After an earthquake and a civil war, northern Syria plunges into new despair: NPR
Aaref Watad/AFP via Getty Images
Much of the destruction and death from Monday’s magnitude 7.8 earthquake in Turkey is across the border in northern Syria, an area already ravaged by more than a decade of civil war and the myriad crises that followed.
Syrian officials have already reported at least 650 deaths, according to the Associated Press. That number omits casualties in the rebel-held northwest of the country, where aid groups estimate hundreds more have died.
And as the death toll continues to rise, residents and aid groups in the country’s northern region have described dire scenes of collapsed buildings, overcrowded hospitals, desperate parents clutching unconscious children and rescuers frantic digging in the rubble.
“This is the last thing people need in Syria,” said Jomah Al Qassim, a Syrian aid worker currently across the border in Gaziantep, Turkey.
Since the beginning of Syria’s civil war in 2011, endless disasters have beset this region of the country – thousands of civilian deaths, extensive infrastructure damage, water and electricity shortages, the spread of COVID-19 and cholera. Al Qassim described it as “an accumulation, a bunch of crises”.
“People were already exhausted,” he said.
“What happened today is more difficult than all the years that have passed, because of the shelling and all that we have been through,” said Hamid Qutaymi, a Syrian civil defense worker, l Syrian voluntary aid organization also called the White Helmets, which spent Monday working as a first responder.

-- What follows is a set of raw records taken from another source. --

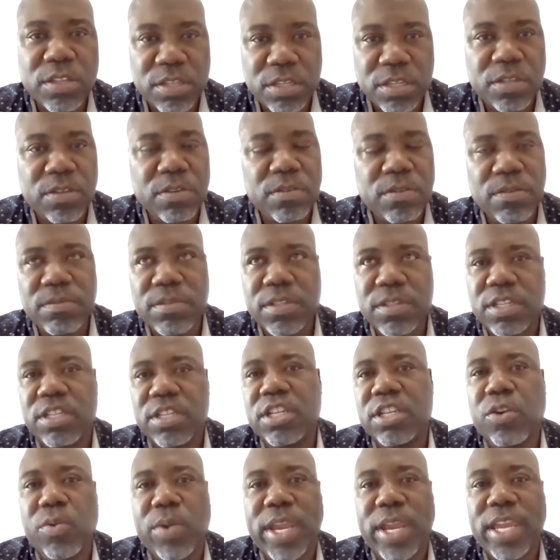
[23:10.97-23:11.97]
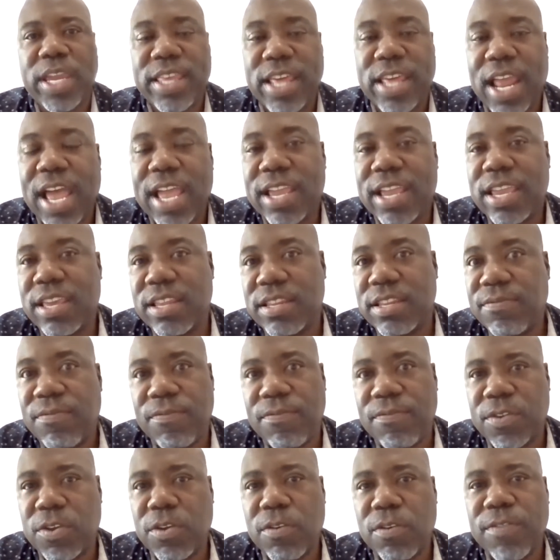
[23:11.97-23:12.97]
to the degree that I can
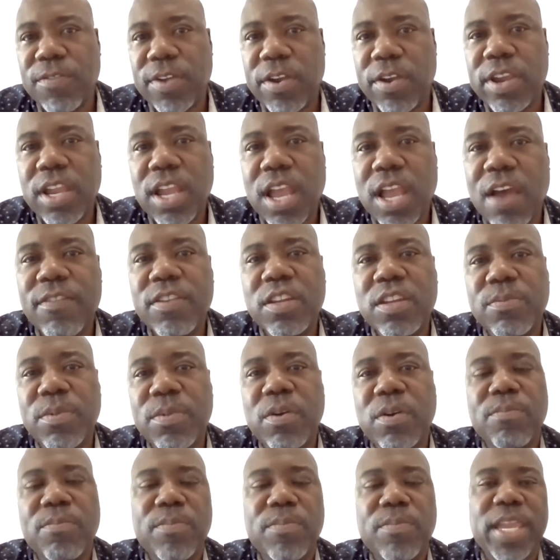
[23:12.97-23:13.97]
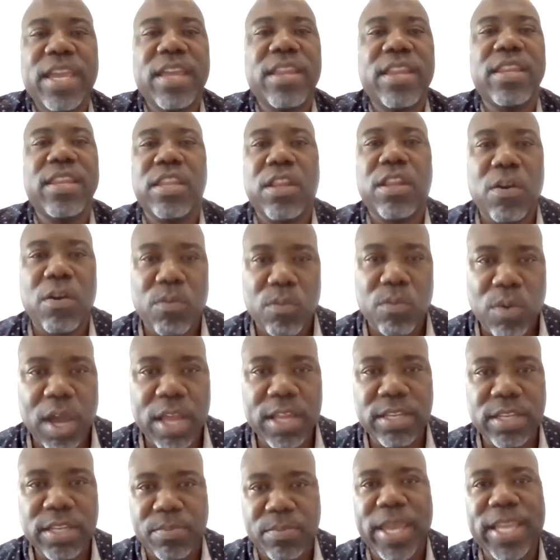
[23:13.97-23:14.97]
feel very comfortable being,
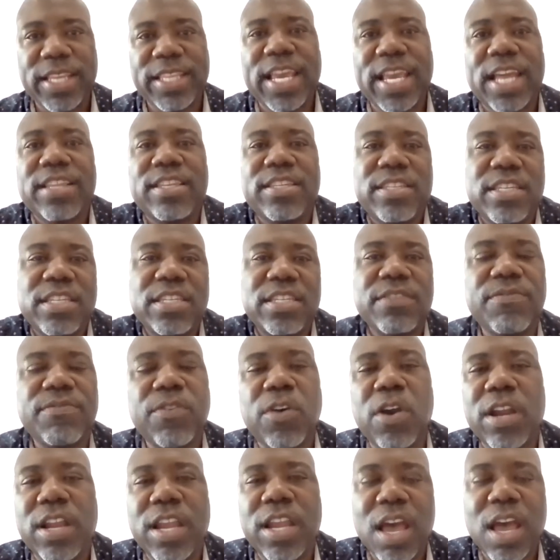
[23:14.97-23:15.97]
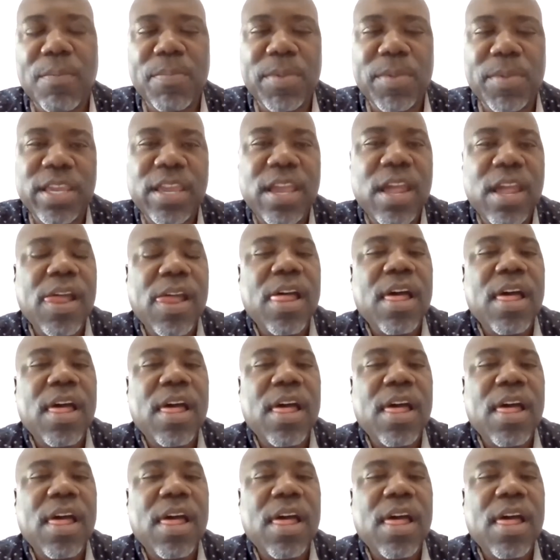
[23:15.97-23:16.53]
one to make that decision for our company.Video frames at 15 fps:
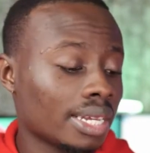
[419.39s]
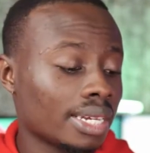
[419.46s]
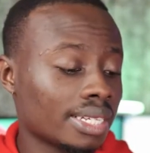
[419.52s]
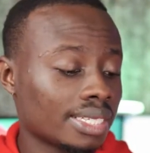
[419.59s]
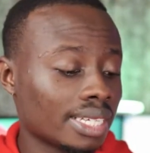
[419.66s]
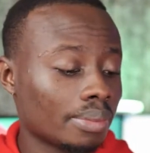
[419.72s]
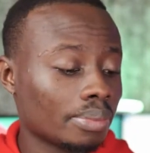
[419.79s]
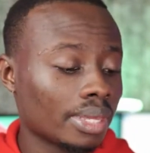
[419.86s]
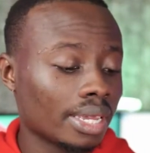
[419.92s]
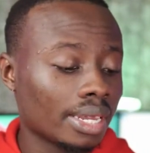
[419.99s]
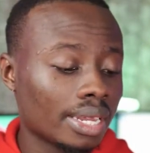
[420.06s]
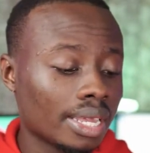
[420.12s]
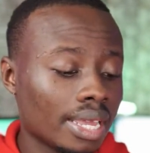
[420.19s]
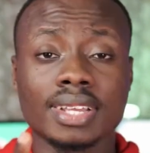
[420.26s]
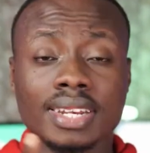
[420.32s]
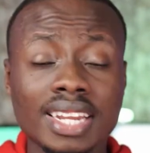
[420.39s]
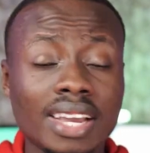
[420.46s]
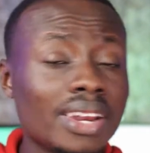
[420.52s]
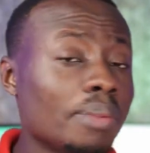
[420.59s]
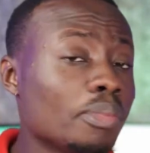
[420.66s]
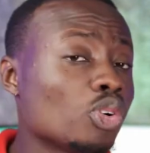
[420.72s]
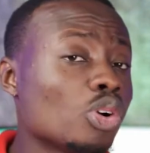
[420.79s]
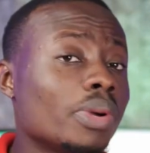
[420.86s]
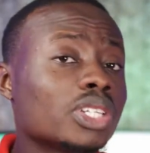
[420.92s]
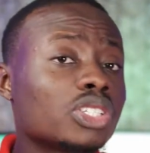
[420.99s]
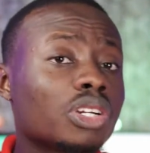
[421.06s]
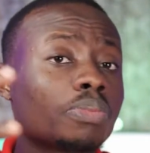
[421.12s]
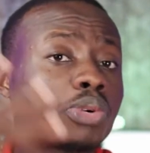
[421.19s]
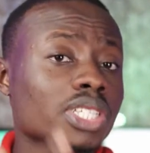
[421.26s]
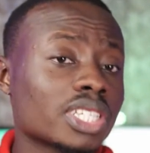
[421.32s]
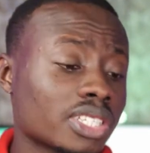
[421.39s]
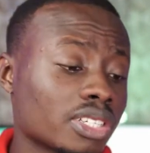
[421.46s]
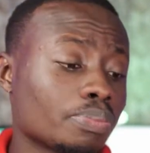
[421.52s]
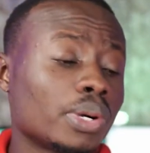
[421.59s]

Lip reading: the same thing. Now let me go back to the processingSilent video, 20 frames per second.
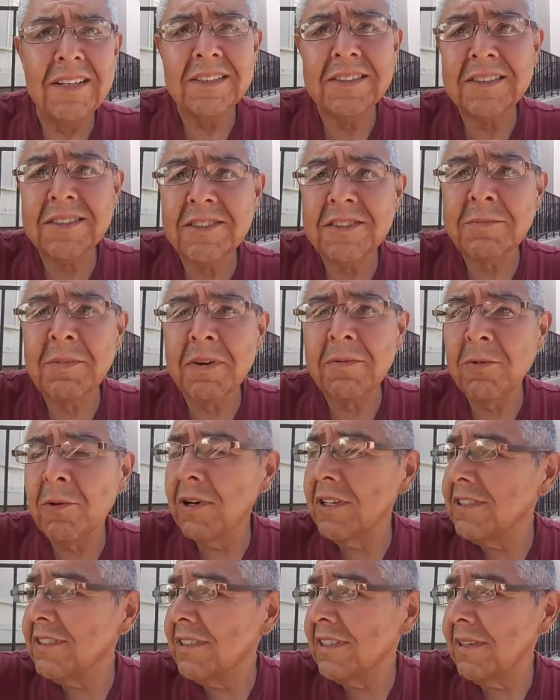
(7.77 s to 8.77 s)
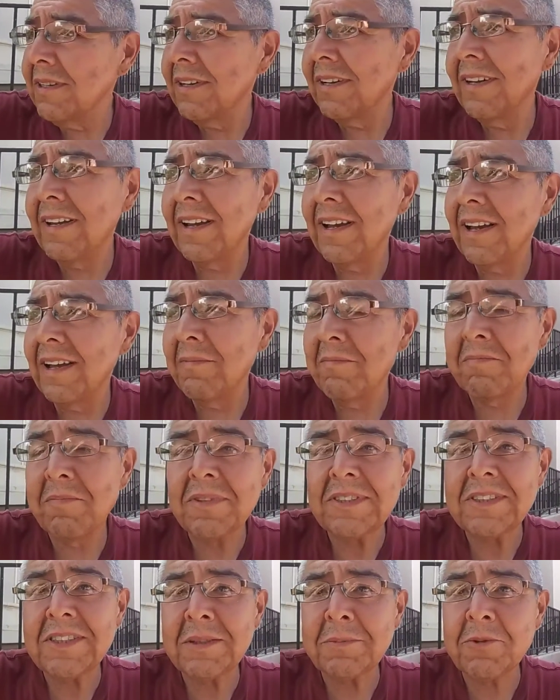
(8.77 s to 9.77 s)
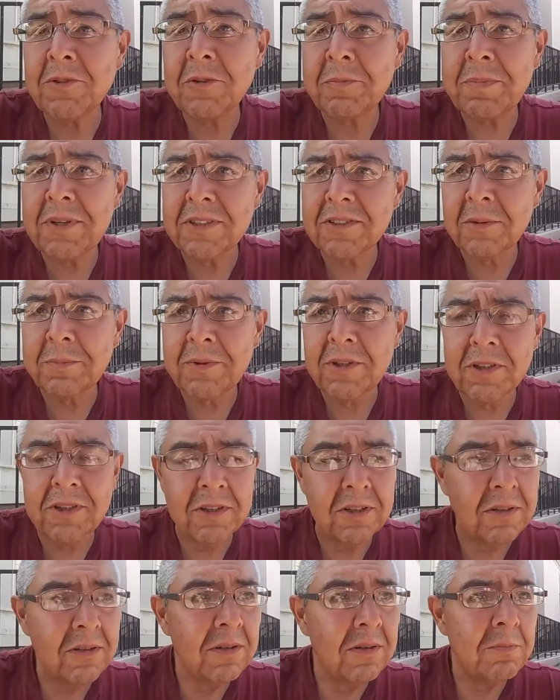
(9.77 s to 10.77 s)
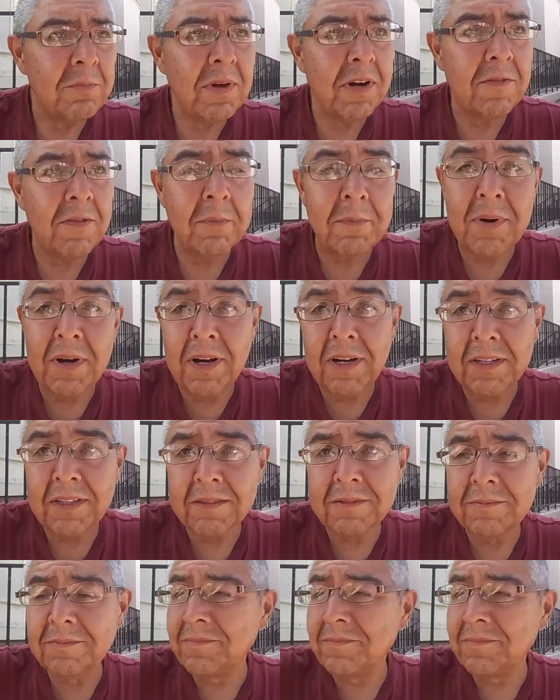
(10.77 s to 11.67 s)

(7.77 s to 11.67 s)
Excuse my voice. I seem to have picked up a little bit of a bug.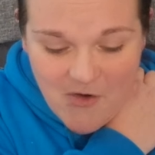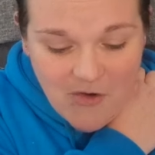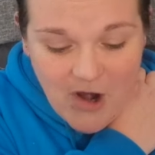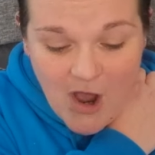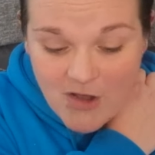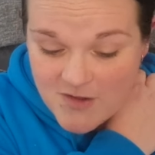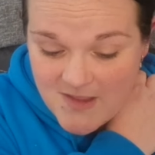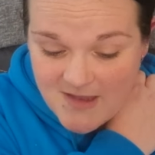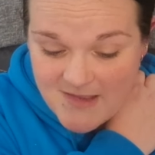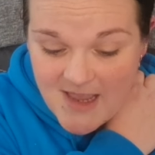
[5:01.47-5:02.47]
or large
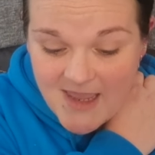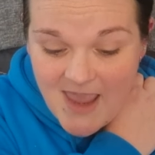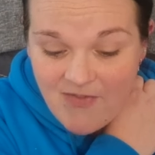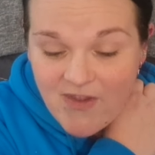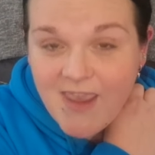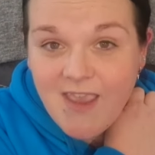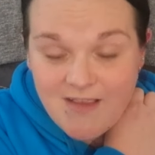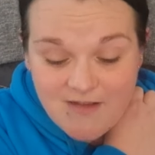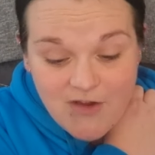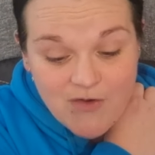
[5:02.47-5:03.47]
things like getting the
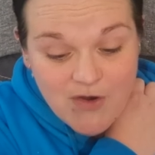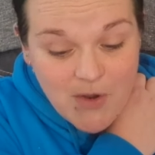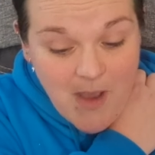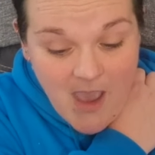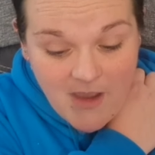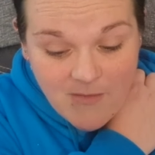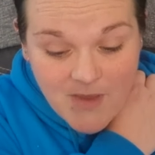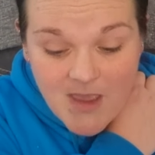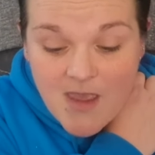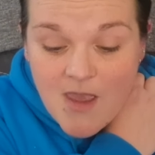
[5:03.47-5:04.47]
keys to your new home.
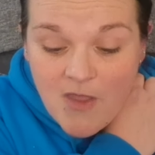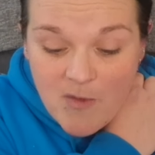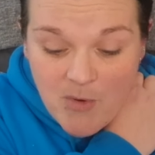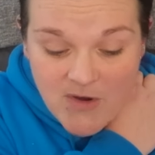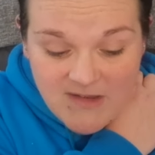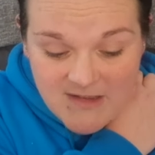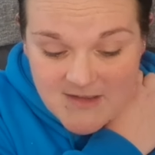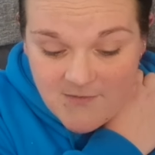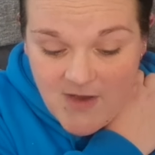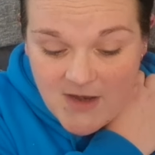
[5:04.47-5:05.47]
The point is
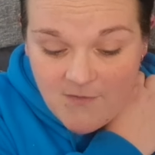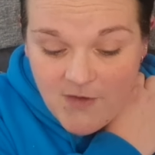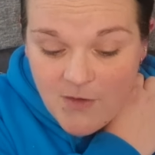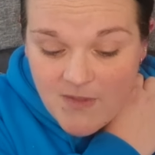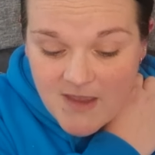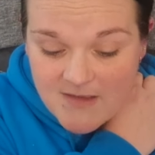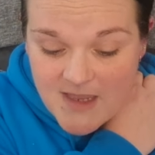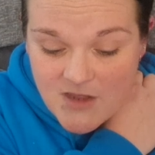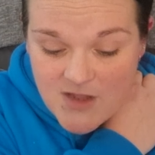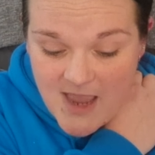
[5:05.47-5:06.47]
to find a few things
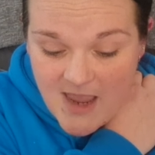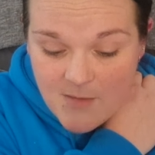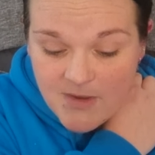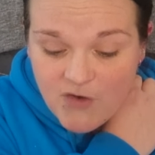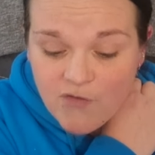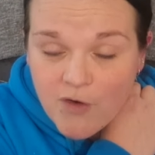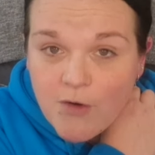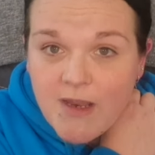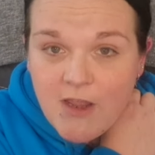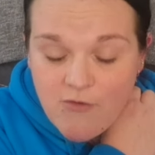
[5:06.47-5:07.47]
each day and be
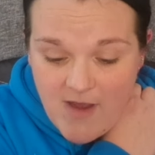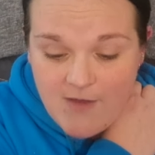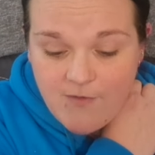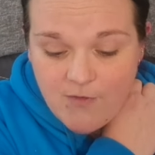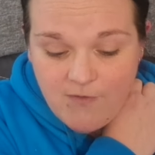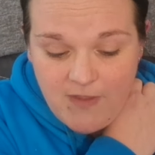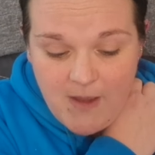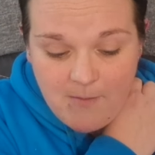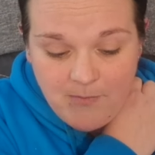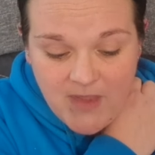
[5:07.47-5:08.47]
truly grateful for
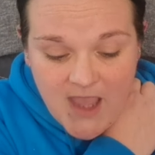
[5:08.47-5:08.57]
them.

NO #Syria in a state of disaster after a magnitude of 7.8 #earthquake. Destruction, devastation and collapse of buildings. Hundreds injured, dozens dead, many trapped under rubble or stranded in the winter cold. We call on the international community to act. pic.twitter.com/rtzqRJa8IP
— The White Helmets (@SyriaCivilDef) February 6, 2023
Syria’s civil war began in 2011 when protesters, inspired by the success of uprisings in the Middle East and North Africa, called for an end to Bashar Assad’s repressive rule. But Assad ordered a violent crackdown, sparking the civil war that is still active today. His forces have now regained control of most populated areas of the country. But some areas – like in Idlib – remain under opposition control.
More than 300,000 civilians were killed from March 2011 to March 2021, or 1.5% of the country’s population, according to a report released last year by the UN human rights office.
A ceasefire brokered in early 2020 cooled the fiercest fighting in recent years. But five foreign military forces and a number of other armed groups are still active inside the country, and aid groups report that thousands of civilians continue to die each year as a result.
The conflict has irreparably altered daily life in war-torn parts of the country, including northern Syria. In 2018, the UN estimated that the war caused more than $120 billion in damage to roads, infrastructure and homes. In 2017, the World Bank estimated that almost a third of all homes in Aleppo and Idlib were damaged or destroyed during the conflict.
At least half of the country’s pre-war population was displaced, either internally or as refugees, according to the UN; of those still inside Syria, the UN estimates that 90% live in poverty. Food prices have skyrocketed. Drought, high temperatures and widespread destruction of water infrastructure have combined to cause a water crisis, which in turn has exacerbated the electricity and healthcare crises.
Omar Haj Kadour/AFP via Getty Images
Now Monday’s earthquake has added another layer of misery.
“We are in the depths of despair right now,” said Raed Saleh, director of the White Helmets.
For years during the Syrian Civil War, the White Helmets worked in opposition areas to save civilians from the consequences of airstrikes. Now they and other aid groups are rushing to search for survivors among the rubble of buildings destroyed by the earthquake.
The earthquake’s damage is much more extensive than any airstrike, Saleh said. But at least today search and rescue teams could operate without the usual fear of a follow-up airstrike, he said – a grim positive.
The wintry weather has prolonged the misery of families forced from their homes, with rain expected Monday evening, followed by cold weather dipping below freezing overnight.
Yet as aftershocks continued hours after the original quake, aid groups were urging residents not to return to damaged homes until the buildings could be inspected for structural integrity.
“The situation outside is also very stormy and rainy, with snow as well. But we told them that their safety is more important,” Saleh said.
The number of dead and injured had already overwhelmed hospitals in the affected area, said Ahmed Ghandour, a doctor working in Idlib province.
“There is no place for everyone,” he said, adding that there would soon be a shortage of medical supplies due to the scale of the casualties. “Inshallah, we will do our best to cure them, to help more people.”